→ **Saved entries**

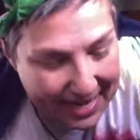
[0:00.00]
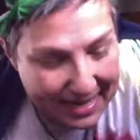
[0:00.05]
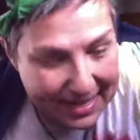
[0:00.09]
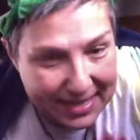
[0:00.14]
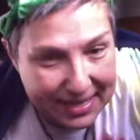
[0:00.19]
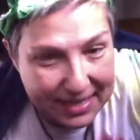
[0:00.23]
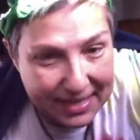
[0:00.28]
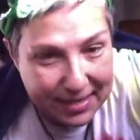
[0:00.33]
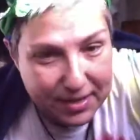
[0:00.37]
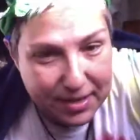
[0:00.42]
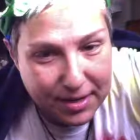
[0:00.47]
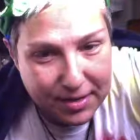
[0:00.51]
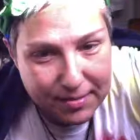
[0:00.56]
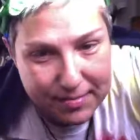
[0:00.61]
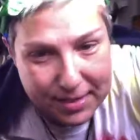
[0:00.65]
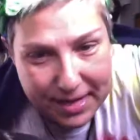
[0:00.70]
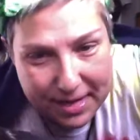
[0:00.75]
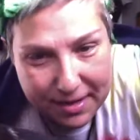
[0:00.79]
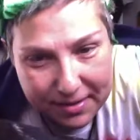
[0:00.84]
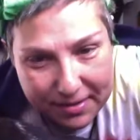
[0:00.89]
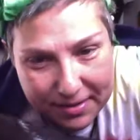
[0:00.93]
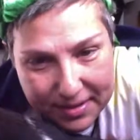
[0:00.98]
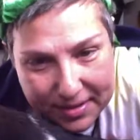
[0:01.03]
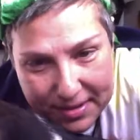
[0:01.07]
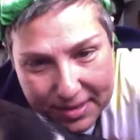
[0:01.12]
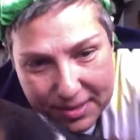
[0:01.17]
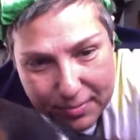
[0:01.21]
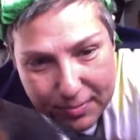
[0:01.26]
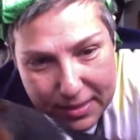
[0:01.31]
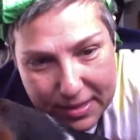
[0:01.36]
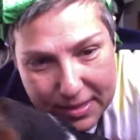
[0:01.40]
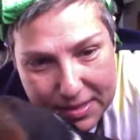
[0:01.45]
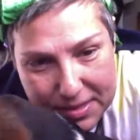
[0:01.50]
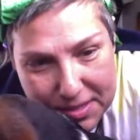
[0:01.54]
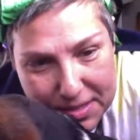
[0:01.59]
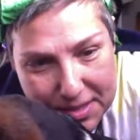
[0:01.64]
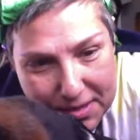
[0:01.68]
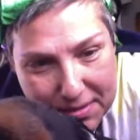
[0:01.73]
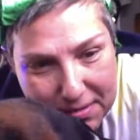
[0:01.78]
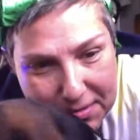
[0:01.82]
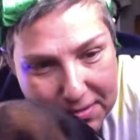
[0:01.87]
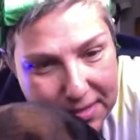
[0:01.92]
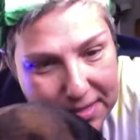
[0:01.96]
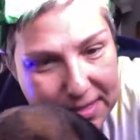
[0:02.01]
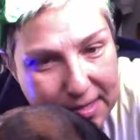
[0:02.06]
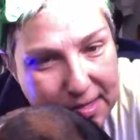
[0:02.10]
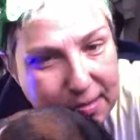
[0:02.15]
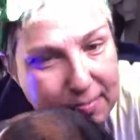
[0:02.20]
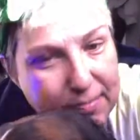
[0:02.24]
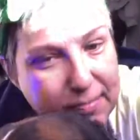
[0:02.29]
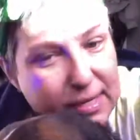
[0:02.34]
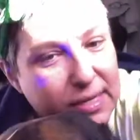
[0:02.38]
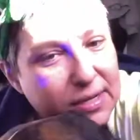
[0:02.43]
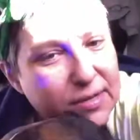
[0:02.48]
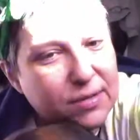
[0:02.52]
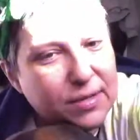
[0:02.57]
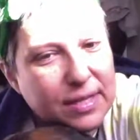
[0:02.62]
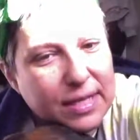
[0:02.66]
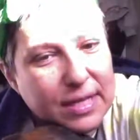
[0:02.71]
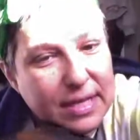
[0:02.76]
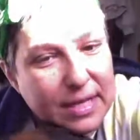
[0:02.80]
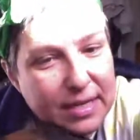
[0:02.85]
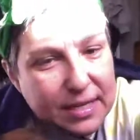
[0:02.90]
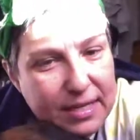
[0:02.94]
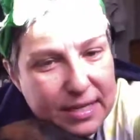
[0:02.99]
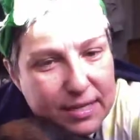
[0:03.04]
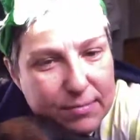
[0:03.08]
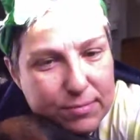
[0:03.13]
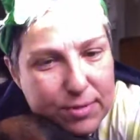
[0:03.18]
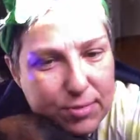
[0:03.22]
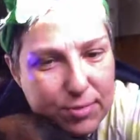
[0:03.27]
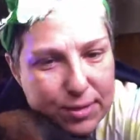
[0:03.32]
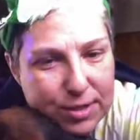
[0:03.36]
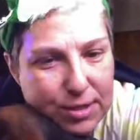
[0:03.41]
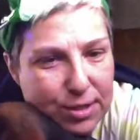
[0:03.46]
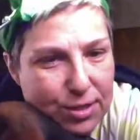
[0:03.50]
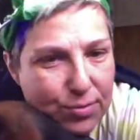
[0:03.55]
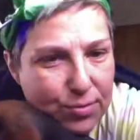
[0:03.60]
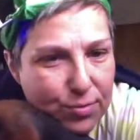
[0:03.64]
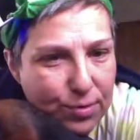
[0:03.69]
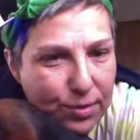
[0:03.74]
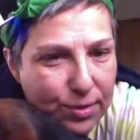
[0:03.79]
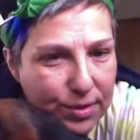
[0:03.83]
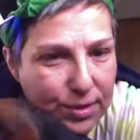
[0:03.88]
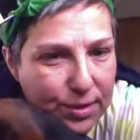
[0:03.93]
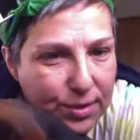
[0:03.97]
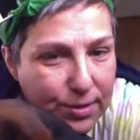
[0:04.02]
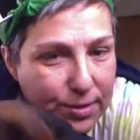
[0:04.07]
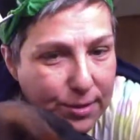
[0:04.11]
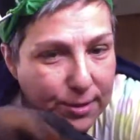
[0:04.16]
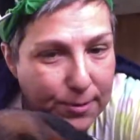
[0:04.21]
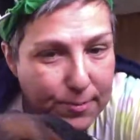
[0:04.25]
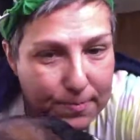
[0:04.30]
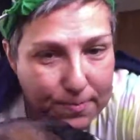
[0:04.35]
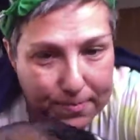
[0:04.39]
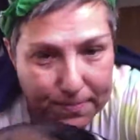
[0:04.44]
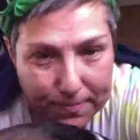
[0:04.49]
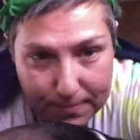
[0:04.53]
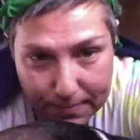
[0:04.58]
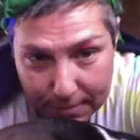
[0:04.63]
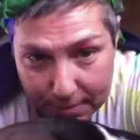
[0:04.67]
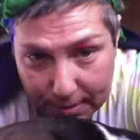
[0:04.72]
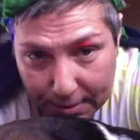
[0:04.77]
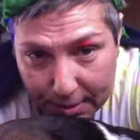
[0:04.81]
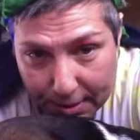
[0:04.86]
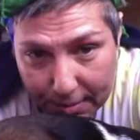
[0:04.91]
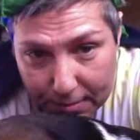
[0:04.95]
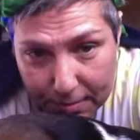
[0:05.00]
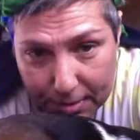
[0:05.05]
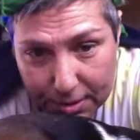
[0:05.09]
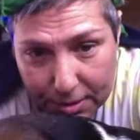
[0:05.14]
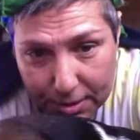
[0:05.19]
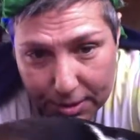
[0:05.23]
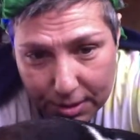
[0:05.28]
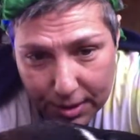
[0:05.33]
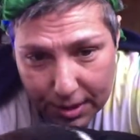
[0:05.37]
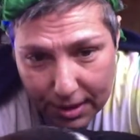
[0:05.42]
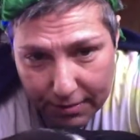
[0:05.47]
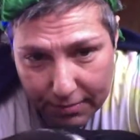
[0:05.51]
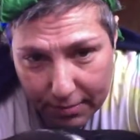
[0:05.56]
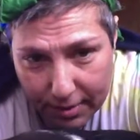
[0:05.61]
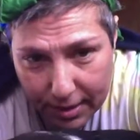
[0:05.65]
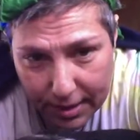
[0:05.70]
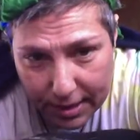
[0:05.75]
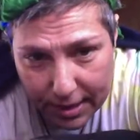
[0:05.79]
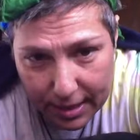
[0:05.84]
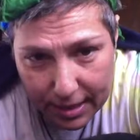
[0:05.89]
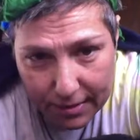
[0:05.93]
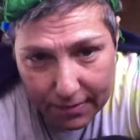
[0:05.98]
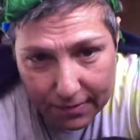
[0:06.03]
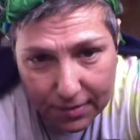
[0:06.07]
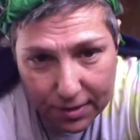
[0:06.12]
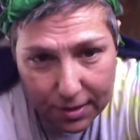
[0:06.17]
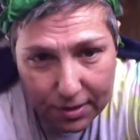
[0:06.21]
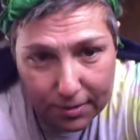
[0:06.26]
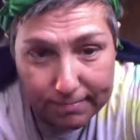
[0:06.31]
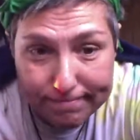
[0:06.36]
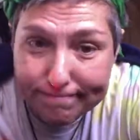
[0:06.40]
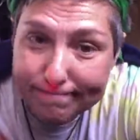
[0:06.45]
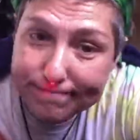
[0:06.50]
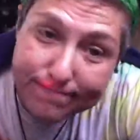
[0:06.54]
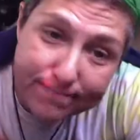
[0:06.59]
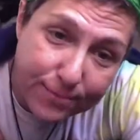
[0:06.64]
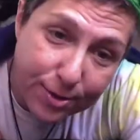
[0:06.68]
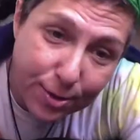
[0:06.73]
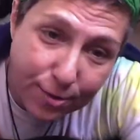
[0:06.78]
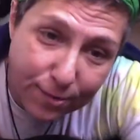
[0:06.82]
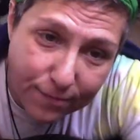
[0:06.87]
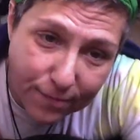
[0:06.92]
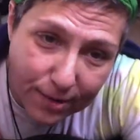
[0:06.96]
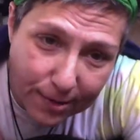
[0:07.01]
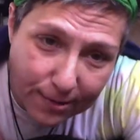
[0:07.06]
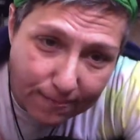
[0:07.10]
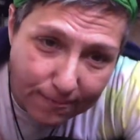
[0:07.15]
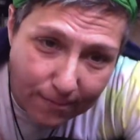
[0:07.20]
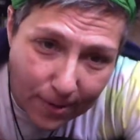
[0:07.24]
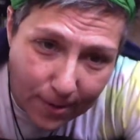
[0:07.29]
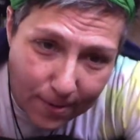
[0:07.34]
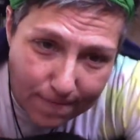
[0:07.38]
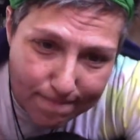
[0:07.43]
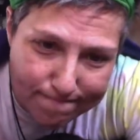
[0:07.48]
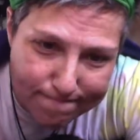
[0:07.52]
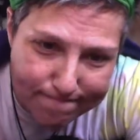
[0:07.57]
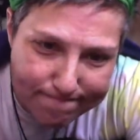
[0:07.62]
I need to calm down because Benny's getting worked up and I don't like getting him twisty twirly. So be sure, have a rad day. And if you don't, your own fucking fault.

→ **What to do**
Without including any pictures, return every line of the records exactly.

→ **Solution for this problem**
[0:00.00]
[0:00.05]
[0:00.09]
[0:00.14]
[0:00.19]
[0:00.23]
[0:00.28]
[0:00.33]
[0:00.37]
[0:00.42]
[0:00.47]
[0:00.51]
[0:00.56]
[0:00.61]
[0:00.65]
[0:00.70]
[0:00.75]
[0:00.79]
[0:00.84]
[0:00.89]
[0:00.93]
[0:00.98]
[0:01.03]
[0:01.07]
[0:01.12]
[0:01.17]
[0:01.21]
[0:01.26]
[0:01.31]
[0:01.36]
[0:01.40]
[0:01.45]
[0:01.50]
[0:01.54]
[0:01.59]
[0:01.64]
[0:01.68]
[0:01.73]
[0:01.78]
[0:01.82]
[0:01.87]
[0:01.92]
[0:01.96]
[0:02.01]
[0:02.06]
[0:02.10]
[0:02.15]
[0:02.20]
[0:02.24]
[0:02.29]
[0:02.34]
[0:02.38]
[0:02.43]
[0:02.48]
[0:02.52]
[0:02.57]
[0:02.62]
[0:02.66]
[0:02.71]
[0:02.76]
[0:02.80]
[0:02.85]
[0:02.90]
[0:02.94]
[0:02.99]
[0:03.04]
[0:03.08]
[0:03.13]
[0:03.18]
[0:03.22]
[0:03.27]
[0:03.32]
[0:03.36]
[0:03.41]
[0:03.46]
[0:03.50]
[0:03.55]
[0:03.60]
[0:03.64]
[0:03.69]
[0:03.74]
[0:03.79]
[0:03.83]
[0:03.88]
[0:03.93]
[0:03.97]
[0:04.02]
[0:04.07]
[0:04.11]
[0:04.16]
[0:04.21]
[0:04.25]
[0:04.30]
[0:04.35]
[0:04.39]
[0:04.44]
[0:04.49]
[0:04.53]
[0:04.58]
[0:04.63]
[0:04.67]
[0:04.72]
[0:04.77]
[0:04.81]
[0:04.86]
[0:04.91]
[0:04.95]
[0:05.00]
[0:05.05]
[0:05.09]
[0:05.14]
[0:05.19]
[0:05.23]
[0:05.28]
[0:05.33]
[0:05.37]
[0:05.42]
[0:05.47]
[0:05.51]
[0:05.56]
[0:05.61]
[0:05.65]
[0:05.70]
[0:05.75]
[0:05.79]
[0:05.84]
[0:05.89]
[0:05.93]
[0:05.98]
[0:06.03]
[0:06.07]
[0:06.12]
[0:06.17]
[0:06.21]
[0:06.26]
[0:06.31]
[0:06.36]
[0:06.40]
[0:06.45]
[0:06.50]
[0:06.54]
[0:06.59]
[0:06.64]
[0:06.68]
[0:06.73]
[0:06.78]
[0:06.82]
[0:06.87]
[0:06.92]
[0:06.96]
[0:07.01]
[0:07.06]
[0:07.10]
[0:07.15]
[0:07.20]
[0:07.24]
[0:07.29]
[0:07.34]
[0:07.38]
[0:07.43]
[0:07.48]
[0:07.52]
[0:07.57]
[0:07.62]
I need to calm down because Benny's getting worked up and I don't like getting him twisty twirly. So be sure, have a rad day. And if you don't, your own fucking fault.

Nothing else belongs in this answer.